» **BRIEF**
A word-for-word retyping of the listing below is required, with the pictures dropped.

» **PROVIDED RECORDS**
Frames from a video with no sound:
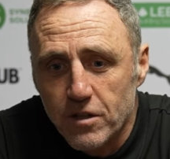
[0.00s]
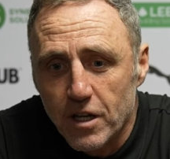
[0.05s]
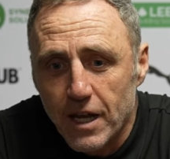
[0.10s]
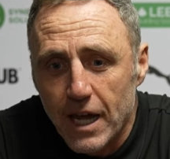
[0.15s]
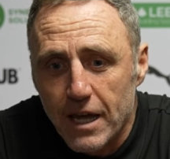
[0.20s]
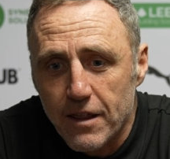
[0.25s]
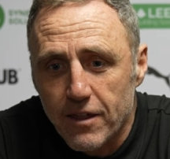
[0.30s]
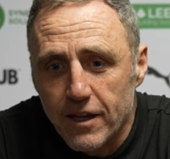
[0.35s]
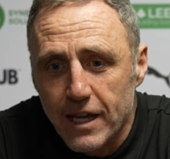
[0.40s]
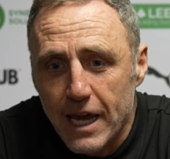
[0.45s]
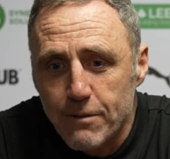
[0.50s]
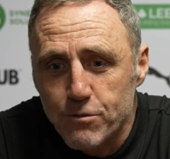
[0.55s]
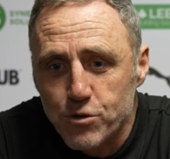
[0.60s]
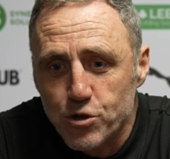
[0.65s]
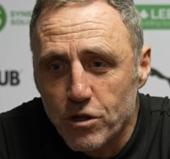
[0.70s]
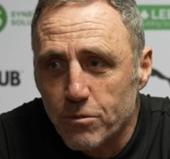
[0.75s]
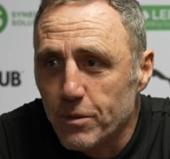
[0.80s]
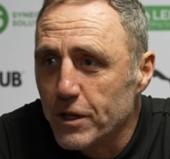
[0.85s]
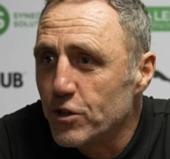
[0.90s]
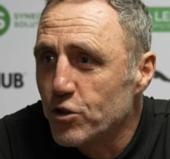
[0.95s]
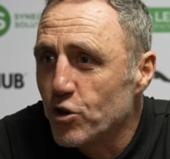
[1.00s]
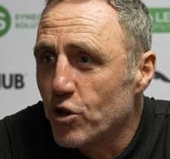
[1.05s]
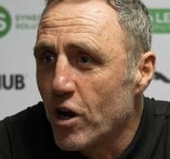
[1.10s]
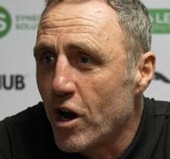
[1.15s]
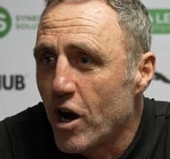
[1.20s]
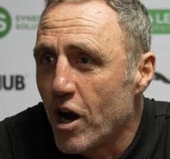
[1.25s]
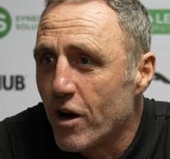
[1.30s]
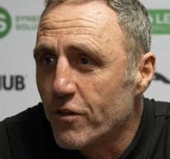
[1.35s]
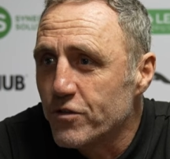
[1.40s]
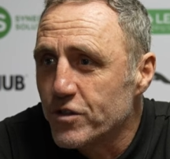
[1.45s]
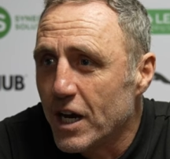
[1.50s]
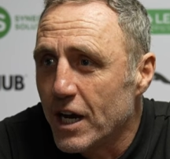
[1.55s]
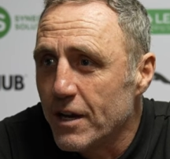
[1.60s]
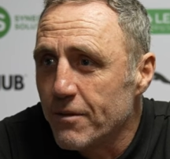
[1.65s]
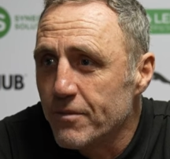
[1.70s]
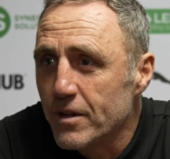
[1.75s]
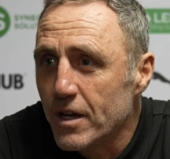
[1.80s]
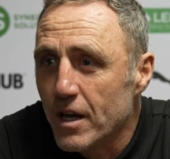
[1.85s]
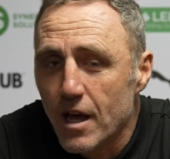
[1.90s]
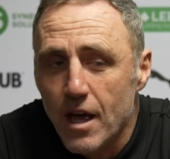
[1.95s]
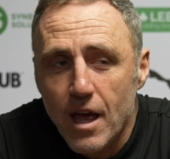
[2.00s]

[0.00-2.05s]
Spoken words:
The game should have been done at half time.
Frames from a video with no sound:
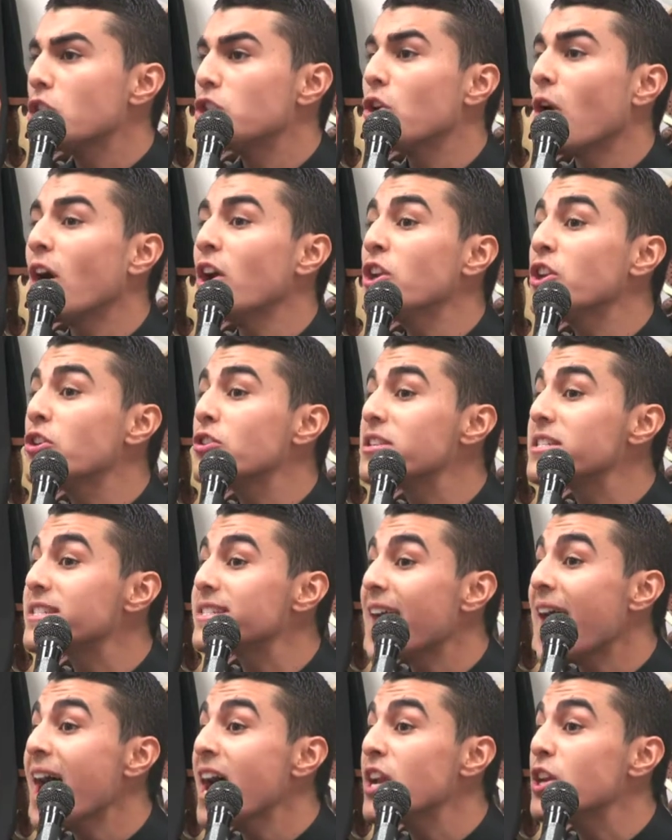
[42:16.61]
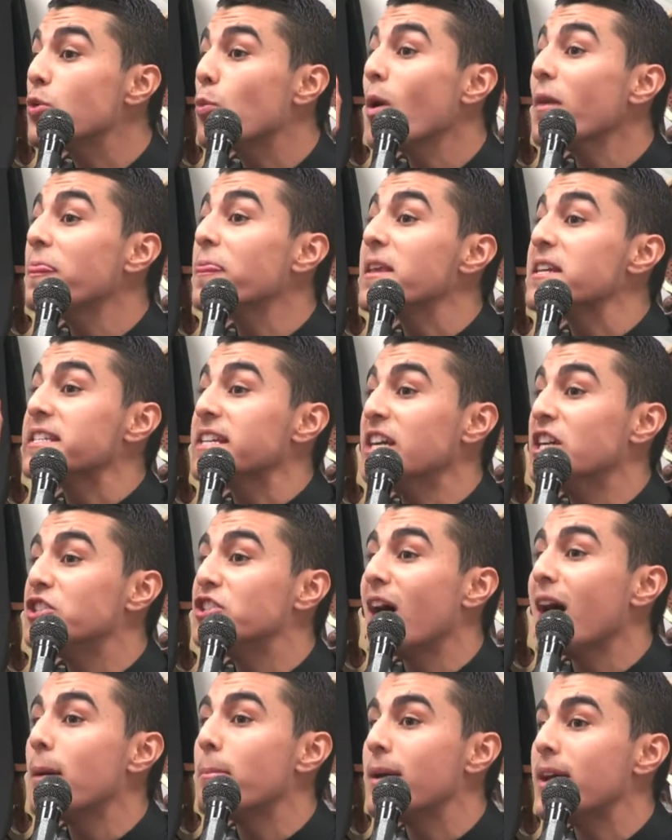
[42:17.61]
to understand what this
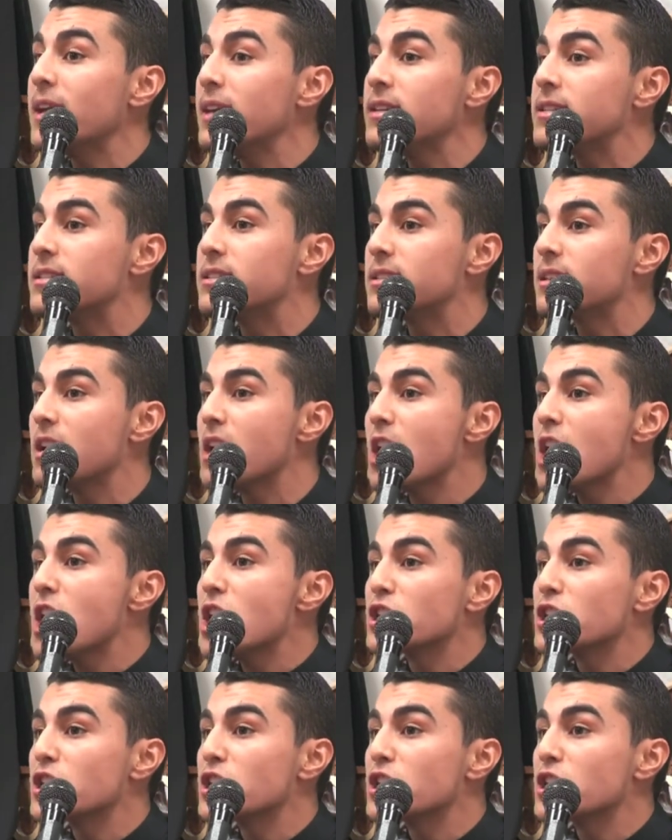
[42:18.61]
hijab is,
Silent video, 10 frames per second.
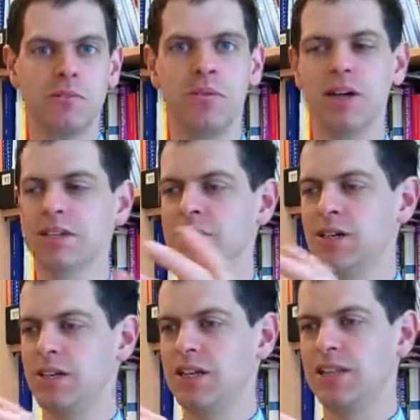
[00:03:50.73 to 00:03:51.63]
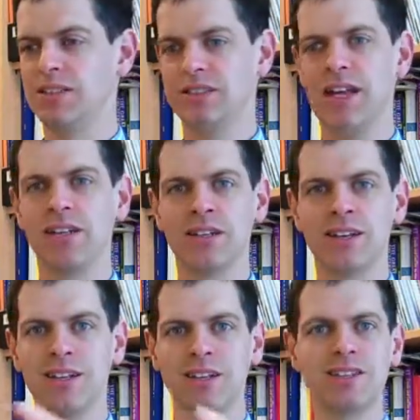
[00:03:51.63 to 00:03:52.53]
but instead
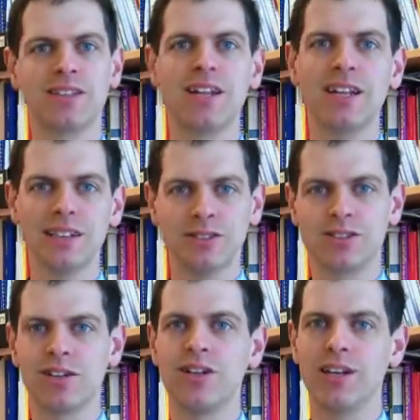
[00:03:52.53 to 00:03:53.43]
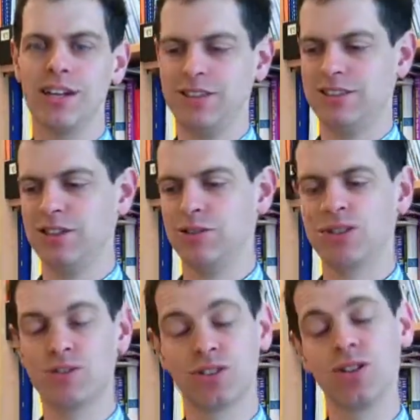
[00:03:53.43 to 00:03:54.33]
they're still in those
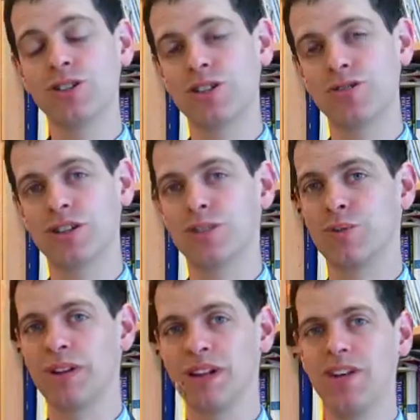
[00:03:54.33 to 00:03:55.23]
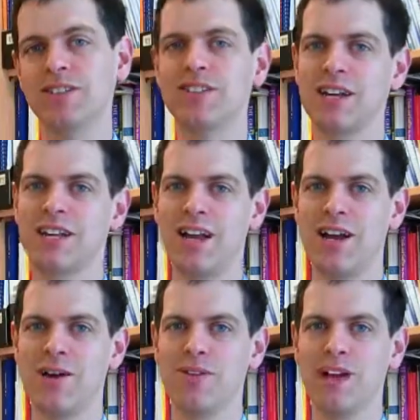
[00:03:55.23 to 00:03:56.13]
situations of social interaction where they understand
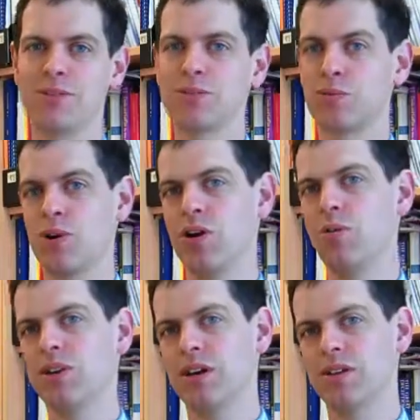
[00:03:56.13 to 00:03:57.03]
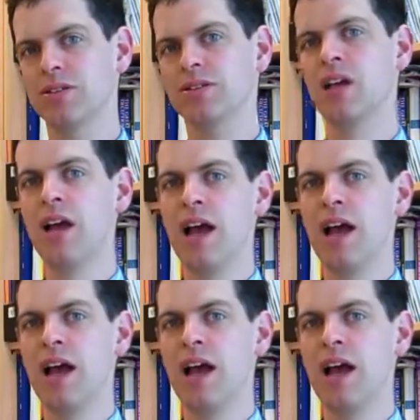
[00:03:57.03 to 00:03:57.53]
how they have to work with others,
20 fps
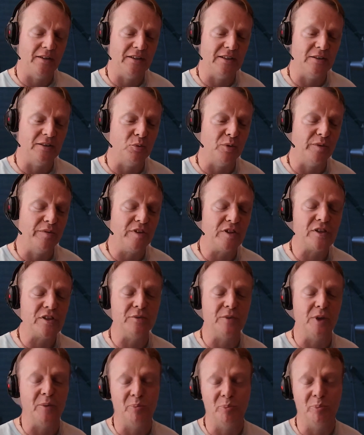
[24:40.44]
did
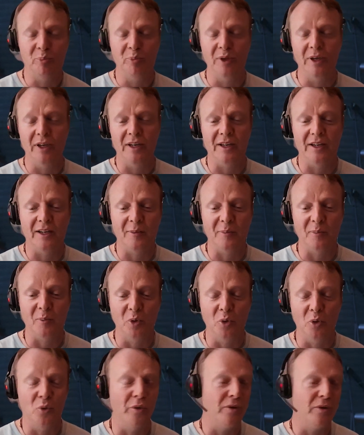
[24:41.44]
Revizto on
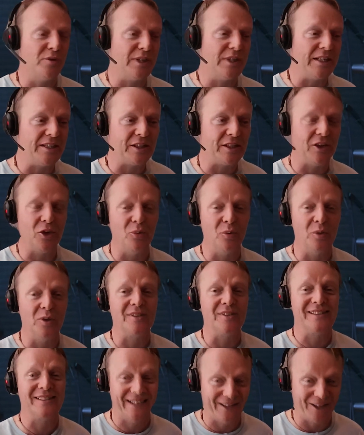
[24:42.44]
all those years ago
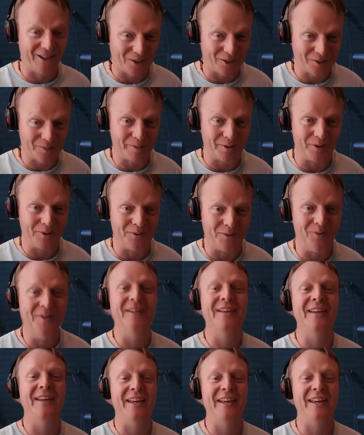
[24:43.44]
was a hospital,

» **SOLUTION TO THIS EXERCISE**
Frames from a video with no sound:
[0.00s]
[0.05s]
[0.10s]
[0.15s]
[0.20s]
[0.25s]
[0.30s]
[0.35s]
[0.40s]
[0.45s]
[0.50s]
[0.55s]
[0.60s]
[0.65s]
[0.70s]
[0.75s]
[0.80s]
[0.85s]
[0.90s]
[0.95s]
[1.00s]
[1.05s]
[1.10s]
[1.15s]
[1.20s]
[1.25s]
[1.30s]
[1.35s]
[1.40s]
[1.45s]
[1.50s]
[1.55s]
[1.60s]
[1.65s]
[1.70s]
[1.75s]
[1.80s]
[1.85s]
[1.90s]
[1.95s]
[2.00s]

[0.00-2.05s]
Spoken words:
The game should have been done at half time.
Frames from a video with no sound:
[42:16.61]
[42:17.61]
to understand what this
[42:18.61]
hijab is,
Silent video, 10 frames per second.
[00:03:50.73 to 00:03:51.63]
[00:03:51.63 to 00:03:52.53]
but instead
[00:03:52.53 to 00:03:53.43]
[00:03:53.43 to 00:03:54.33]
they're still in those
[00:03:54.33 to 00:03:55.23]
[00:03:55.23 to 00:03:56.13]
situations of social interaction where they understand
[00:03:56.13 to 00:03:57.03]
[00:03:57.03 to 00:03:57.53]
how they have to work with others,
20 fps
[24:40.44]
did
[24:41.44]
Revizto on
[24:42.44]
all those years ago
[24:43.44]
was a hospital,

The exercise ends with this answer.